Separately, Yun Li, MD, has joined EdiGene as Vice President of Clinical Development. Dr. Li has more than 20 years experiences in clinical trials of novel therapeutics, mainly focusing on oncology & hematology and immunological phase I-III clinical trials. Before EdiGene, Dr. Li had been with Parexel for over 10 years as Medical director in Global Medical Service. Prior to that, she had taken various roles with increasing responsibilities in clinical development in Novartis China, Roche China, RHONE-POUULENC RORER (now Sanofi) and Xian Janssen ( J&J company). Before that, she had 10 years practice in clinical and teaching institutions. Dr. Li has a medical degree of M.Sc in Clinical Hematology and B.Sc. in General Medicine from Second Military Medical University (Shanghai, China).

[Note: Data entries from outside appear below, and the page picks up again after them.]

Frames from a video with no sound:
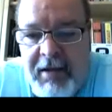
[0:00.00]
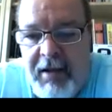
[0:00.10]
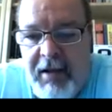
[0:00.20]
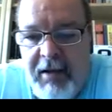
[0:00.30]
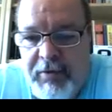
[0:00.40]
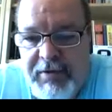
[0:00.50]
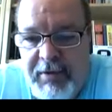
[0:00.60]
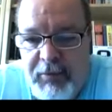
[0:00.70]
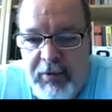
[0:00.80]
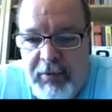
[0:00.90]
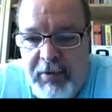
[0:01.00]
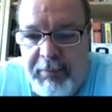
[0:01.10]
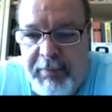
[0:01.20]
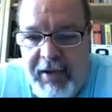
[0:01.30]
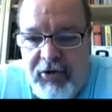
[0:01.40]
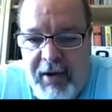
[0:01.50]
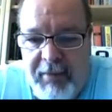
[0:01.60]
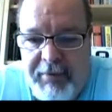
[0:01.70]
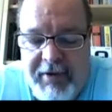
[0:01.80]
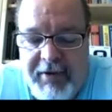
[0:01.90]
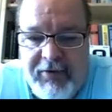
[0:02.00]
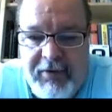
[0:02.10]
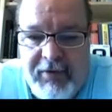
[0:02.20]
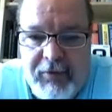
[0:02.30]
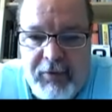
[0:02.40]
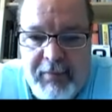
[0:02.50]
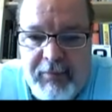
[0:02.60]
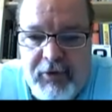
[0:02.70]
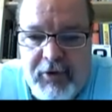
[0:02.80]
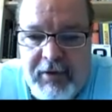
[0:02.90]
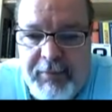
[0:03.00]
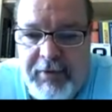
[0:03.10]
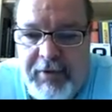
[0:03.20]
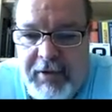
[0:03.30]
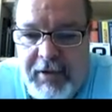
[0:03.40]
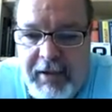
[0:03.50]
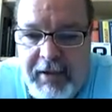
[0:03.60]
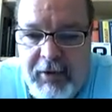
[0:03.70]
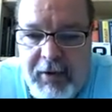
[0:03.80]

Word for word: uh, which I'm doing a really bad job pronouncing, so I'm trying to pretend like I know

"Our portfolio is entering into an exciting stage, and this new round of financing further validates and continues to support our strategy of translating proprietary platforms into potential therapeutics to patients in need," said Dong Wei, Ph.D.,MBA，CEO of EdiGene, "We are thrilled that Dr. Li joins us at this significant point of our company’s development. Her extensive experiences in clinical development in hematology and oncology will help us advance our therapeutic candidates into clinics in the near future."